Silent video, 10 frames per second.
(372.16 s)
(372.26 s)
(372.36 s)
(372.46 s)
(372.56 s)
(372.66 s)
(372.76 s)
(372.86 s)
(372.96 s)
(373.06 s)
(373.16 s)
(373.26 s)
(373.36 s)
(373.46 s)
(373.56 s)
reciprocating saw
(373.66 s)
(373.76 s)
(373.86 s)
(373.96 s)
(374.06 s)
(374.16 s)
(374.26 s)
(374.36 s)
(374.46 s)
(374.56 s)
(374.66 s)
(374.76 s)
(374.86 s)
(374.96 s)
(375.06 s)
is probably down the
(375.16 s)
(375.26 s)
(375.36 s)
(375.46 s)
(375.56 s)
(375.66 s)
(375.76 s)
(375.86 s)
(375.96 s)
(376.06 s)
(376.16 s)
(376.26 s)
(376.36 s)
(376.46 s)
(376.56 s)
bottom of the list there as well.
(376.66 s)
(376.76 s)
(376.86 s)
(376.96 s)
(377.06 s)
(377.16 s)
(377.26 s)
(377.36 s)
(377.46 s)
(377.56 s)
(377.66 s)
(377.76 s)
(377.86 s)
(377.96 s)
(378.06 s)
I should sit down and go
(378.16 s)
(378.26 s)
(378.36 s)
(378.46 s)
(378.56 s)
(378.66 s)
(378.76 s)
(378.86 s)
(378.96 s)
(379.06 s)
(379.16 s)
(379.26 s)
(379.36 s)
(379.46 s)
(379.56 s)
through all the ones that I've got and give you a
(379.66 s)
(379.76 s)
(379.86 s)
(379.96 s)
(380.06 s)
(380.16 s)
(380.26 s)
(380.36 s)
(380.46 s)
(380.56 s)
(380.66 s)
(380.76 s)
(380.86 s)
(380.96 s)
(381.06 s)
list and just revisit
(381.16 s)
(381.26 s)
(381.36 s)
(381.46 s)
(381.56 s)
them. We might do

__TASK INSTRUCTIONS__
Transcribe each entry. Leave nothing out.

__COMPLETED EXERCISE__
Silent video, 10 frames per second.
(372.16 s)
(372.26 s)
(372.36 s)
(372.46 s)
(372.56 s)
(372.66 s)
(372.76 s)
(372.86 s)
(372.96 s)
(373.06 s)
(373.16 s)
(373.26 s)
(373.36 s)
(373.46 s)
(373.56 s)
reciprocating saw
(373.66 s)
(373.76 s)
(373.86 s)
(373.96 s)
(374.06 s)
(374.16 s)
(374.26 s)
(374.36 s)
(374.46 s)
(374.56 s)
(374.66 s)
(374.76 s)
(374.86 s)
(374.96 s)
(375.06 s)
is probably down the
(375.16 s)
(375.26 s)
(375.36 s)
(375.46 s)
(375.56 s)
(375.66 s)
(375.76 s)
(375.86 s)
(375.96 s)
(376.06 s)
(376.16 s)
(376.26 s)
(376.36 s)
(376.46 s)
(376.56 s)
bottom of the list there as well.
(376.66 s)
(376.76 s)
(376.86 s)
(376.96 s)
(377.06 s)
(377.16 s)
(377.26 s)
(377.36 s)
(377.46 s)
(377.56 s)
(377.66 s)
(377.76 s)
(377.86 s)
(377.96 s)
(378.06 s)
I should sit down and go
(378.16 s)
(378.26 s)
(378.36 s)
(378.46 s)
(378.56 s)
(378.66 s)
(378.76 s)
(378.86 s)
(378.96 s)
(379.06 s)
(379.16 s)
(379.26 s)
(379.36 s)
(379.46 s)
(379.56 s)
through all the ones that I've got and give you a
(379.66 s)
(379.76 s)
(379.86 s)
(379.96 s)
(380.06 s)
(380.16 s)
(380.26 s)
(380.36 s)
(380.46 s)
(380.56 s)
(380.66 s)
(380.76 s)
(380.86 s)
(380.96 s)
(381.06 s)
list and just revisit
(381.16 s)
(381.26 s)
(381.36 s)
(381.46 s)
(381.56 s)
them. We might do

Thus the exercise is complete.